1st implant. Protruding wire circled
1st implant, extremely swollen. this is the revision where they fixed the poked-out wire. Implant site beginning to keloid
Second implant
second implant incision where the knot is tied to prevent slippage

There’s no cure

Here is something else you would never expect, If you wind up with Anesthesia Dolorosa, most doctors don’t want to see you.  Sometimes I feel like sort of a medical pariah!  There is no cure.  Not only is there no cure, there are no treatments that work well and nothing that works for everyone.  I began searching for a modicum of relief.   I tried several nerve blocks after the MVD surgery, those did not help.  The next step was to have a nerve stimulator implanted.  I’ll include a few pictures from my peripheral nerve stimulator surgery.  I had 2 implants.  The first implant went into my chest and ran up my neck and then went directly into my face, under the cheek.  It was horrible – the wires that were installed in my face were overstimulating the nerve and causing the pain to flare badly.  Not only that,  but the wire was too superficial and actually started to poke through my cheek!  You can see in the pictures how swollen I was.  If you look very closely, you can see the spot where the wire was pushing my skin up!  I eventually had that device removed and a different doctor put a different device in my lower back.

The wires run from my lower back, up the center of my back, are knotted at the base of my neck to prevent slippage, then continue up behind my ear.  This device helps a lot.  The combination of the device and several medications allow me to live at about a pain level of 6 or 7 with frequent bouts of level 9 or 10.   Living in constant pain is SO hard.   Even when I look like I’m fine, I am not.  I am pretty good at hiding until it reaches a level 8 or so.

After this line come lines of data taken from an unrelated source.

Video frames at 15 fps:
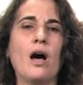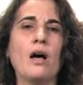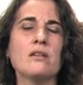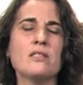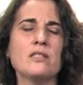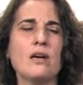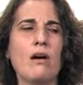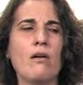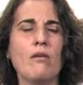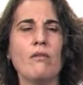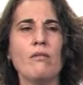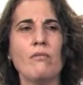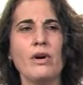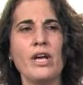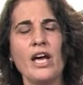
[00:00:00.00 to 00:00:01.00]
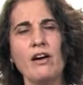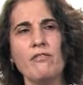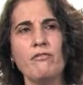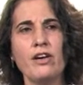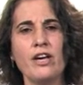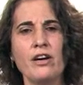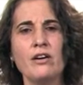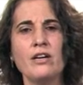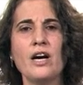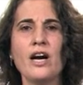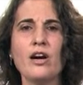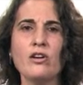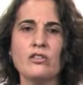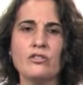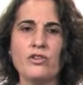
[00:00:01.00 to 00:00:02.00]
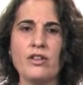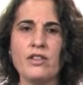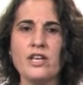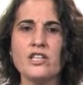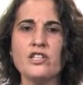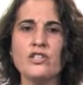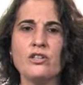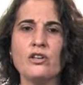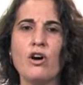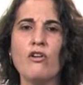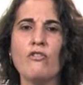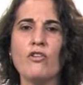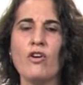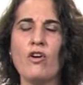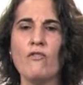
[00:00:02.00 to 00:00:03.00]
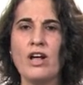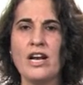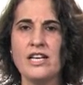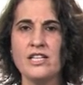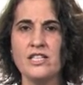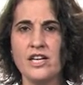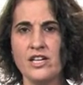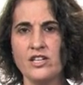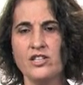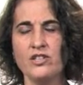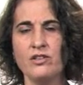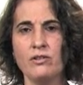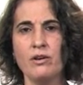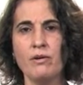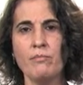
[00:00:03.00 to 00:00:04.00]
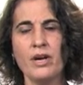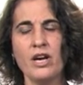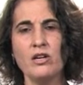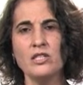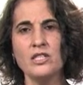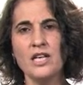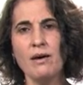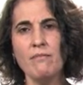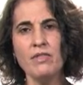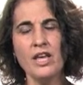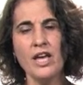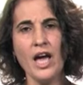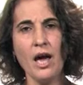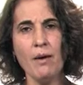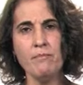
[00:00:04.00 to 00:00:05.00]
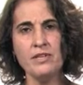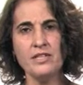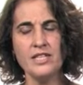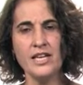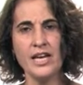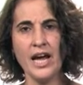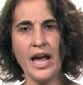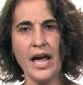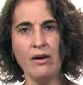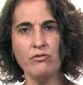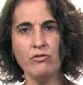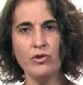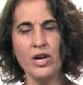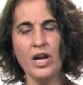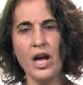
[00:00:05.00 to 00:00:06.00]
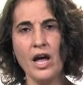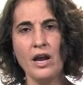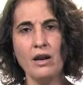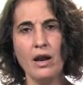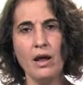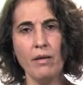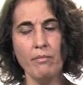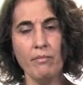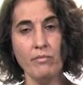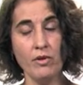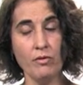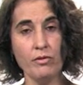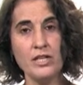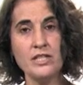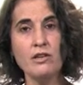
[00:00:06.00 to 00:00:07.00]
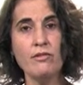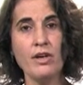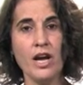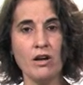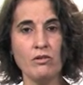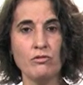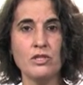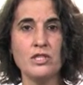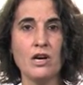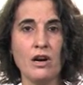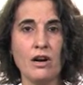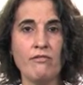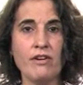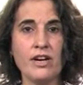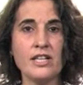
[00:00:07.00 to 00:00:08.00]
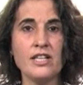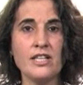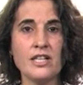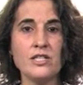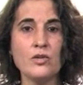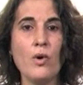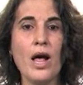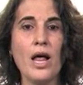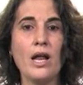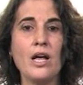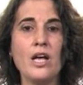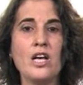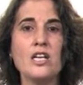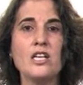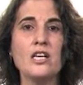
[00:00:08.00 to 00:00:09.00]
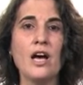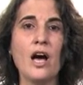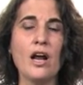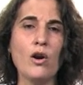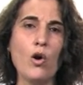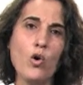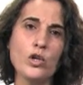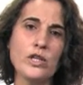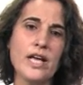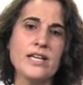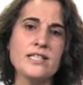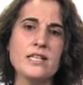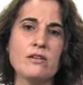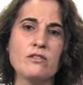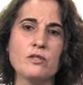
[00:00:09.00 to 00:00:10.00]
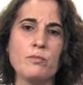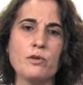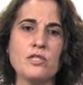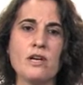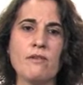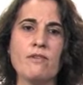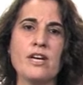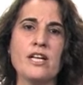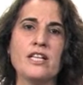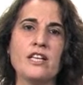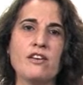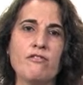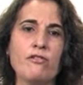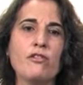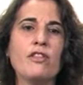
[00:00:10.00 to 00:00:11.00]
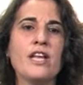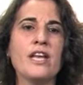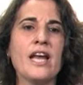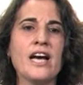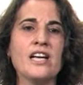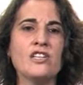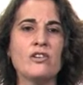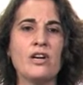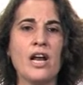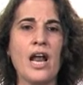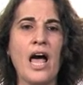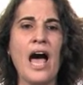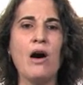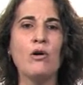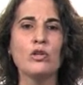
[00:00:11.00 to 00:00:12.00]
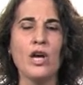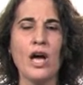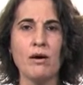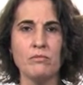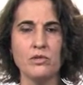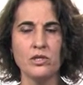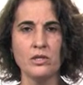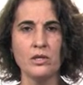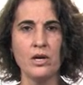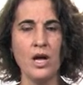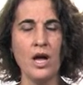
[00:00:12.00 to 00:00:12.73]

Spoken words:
So we have here a contradiction of globalization, because something happens in a country and the rest of the countries are affected as well. And who takes the responsibility for the national outcomes?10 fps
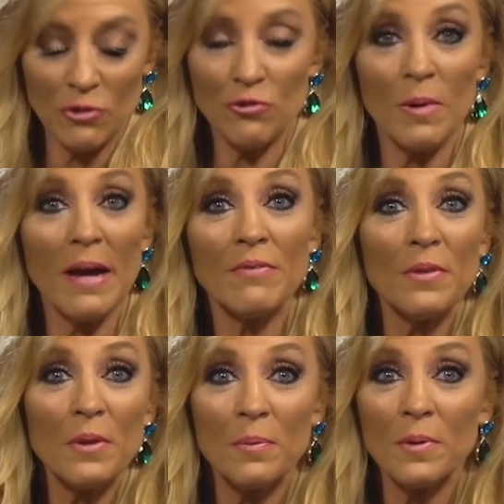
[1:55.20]
travel
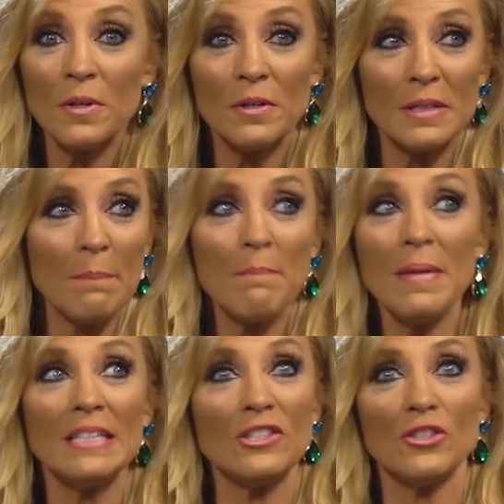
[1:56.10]
the world and
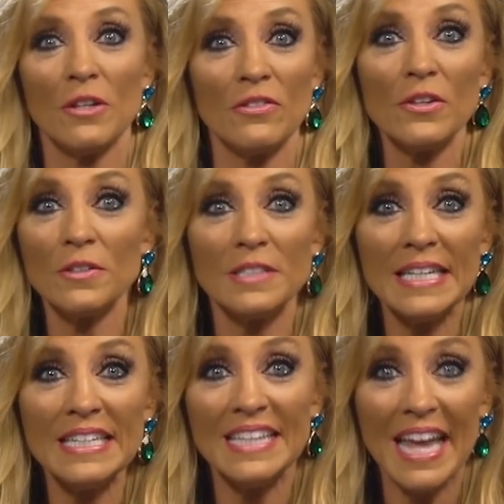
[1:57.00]
minister in
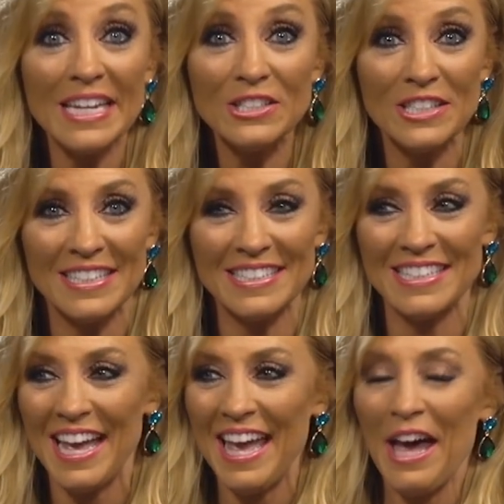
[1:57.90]
13 nations,
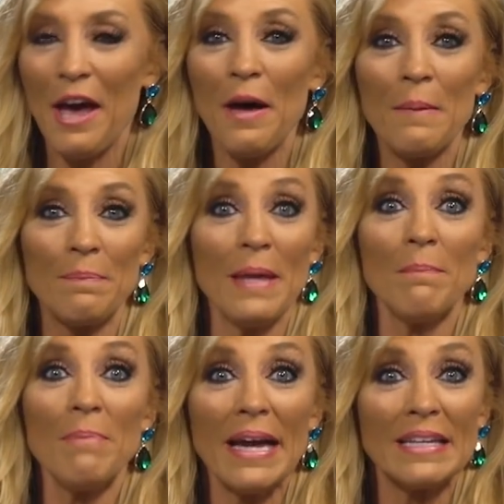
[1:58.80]

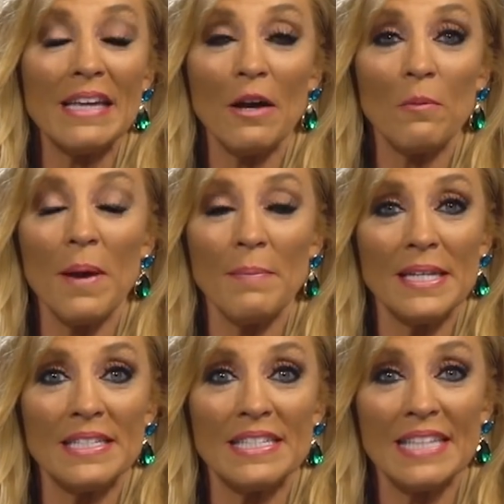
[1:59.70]
impact young women
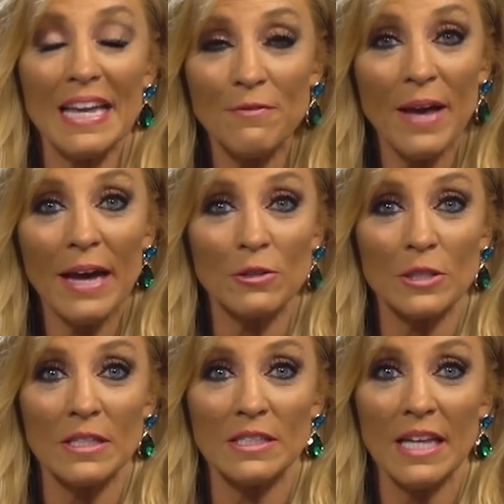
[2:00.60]
in safe
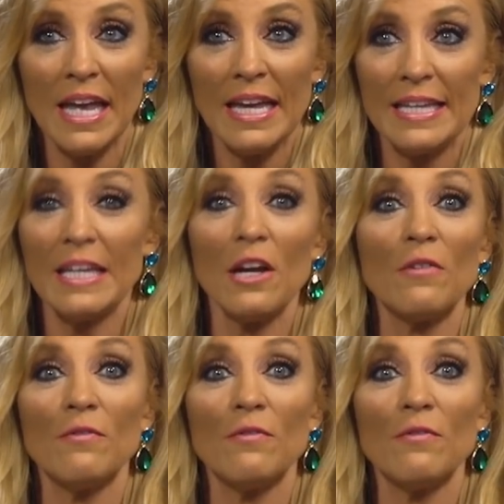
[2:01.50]
houses, get our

That is what brings me to my ornaments!

I love crafting

It is the best way for me to get lost in something and not have to focus on the pain.  It is my only escape.  A friend of mine made these beautiful ornaments and I wanted to try it too!  She directed me to www.theornamentgirl.com and the rest is history!  Making ornaments has saved my sanity!  Some days I can’t even make ornaments because the pain is just so over the top but many days the ornaments are what brings me be back from falling down the rabbit hole of despair.

Having a rare disorder with very little research behind it means that insurance companies love to deny treatments because they are considered experimental.  It is so frustrating and honestly, heart breaking.  There are some procedures I would really love to try but they are just inaccessible.  It is hard to afford all the medications and doctor appointments, it just leaves no room for paying for procedures.  That is what has leads me to this website!  Why not use my love of ornament making to try to make my life more livable?  With any money earned from my ornaments I plan to try new and different procedures as well as pay for some of the constant influx of medical bills!  I hope you enjoy my ornaments as much as I enjoy making them!